• _Work instructions_
Copy each record exactly and skip its pictures.
[Given data Boundary: Start]
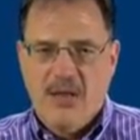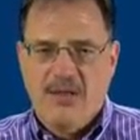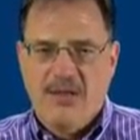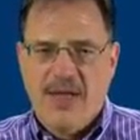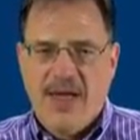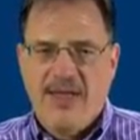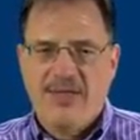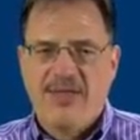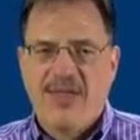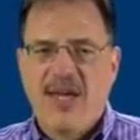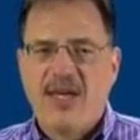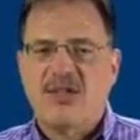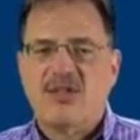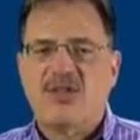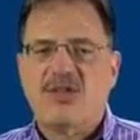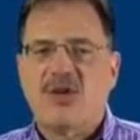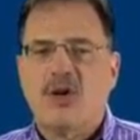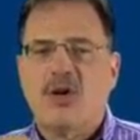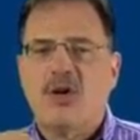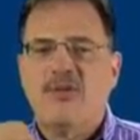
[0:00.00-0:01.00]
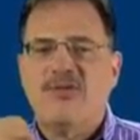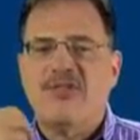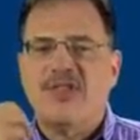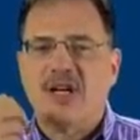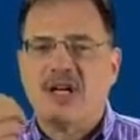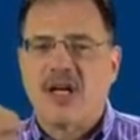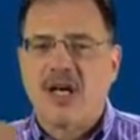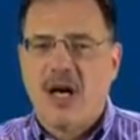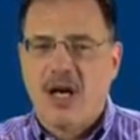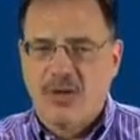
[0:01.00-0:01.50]
that they serve
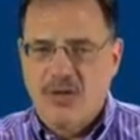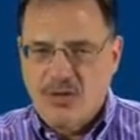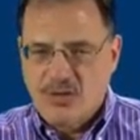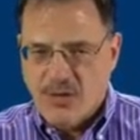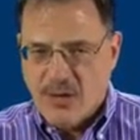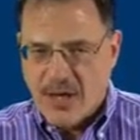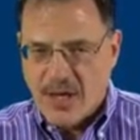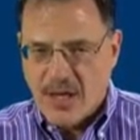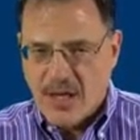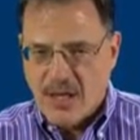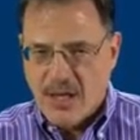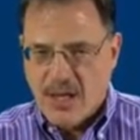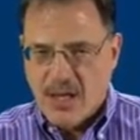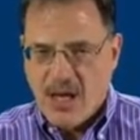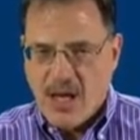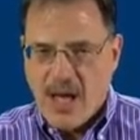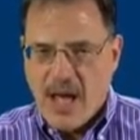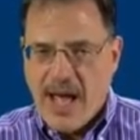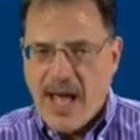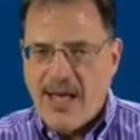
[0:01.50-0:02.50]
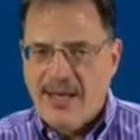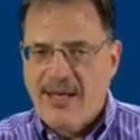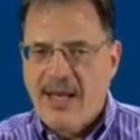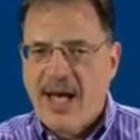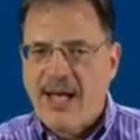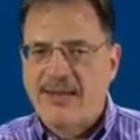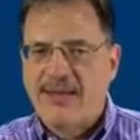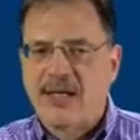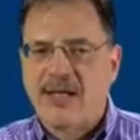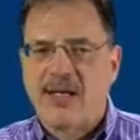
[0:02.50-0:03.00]
the country and
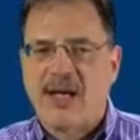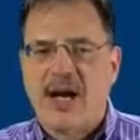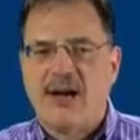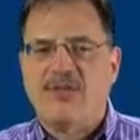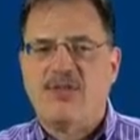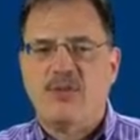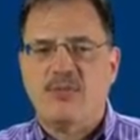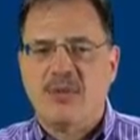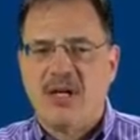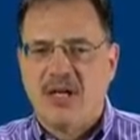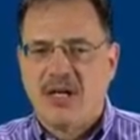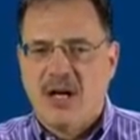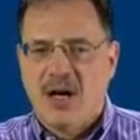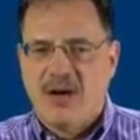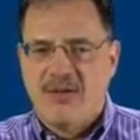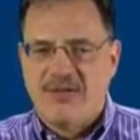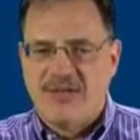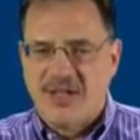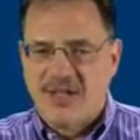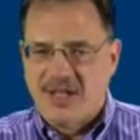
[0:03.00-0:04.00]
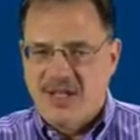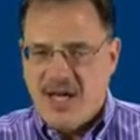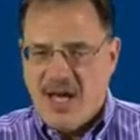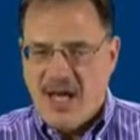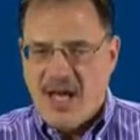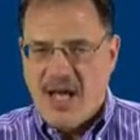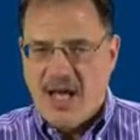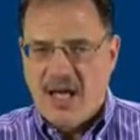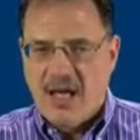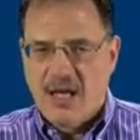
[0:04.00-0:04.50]
not the government of the
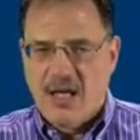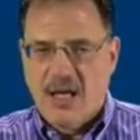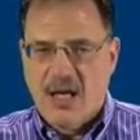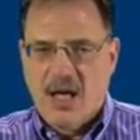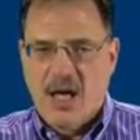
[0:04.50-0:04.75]
day,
[Given data Boundary: End]
• _Answer box_
[0:00.00-0:01.00]
[0:01.00-0:01.50]
that they serve
[0:01.50-0:02.50]
[0:02.50-0:03.00]
the country and
[0:03.00-0:04.00]
[0:04.00-0:04.50]
not the government of the
[0:04.50-0:04.75]
day,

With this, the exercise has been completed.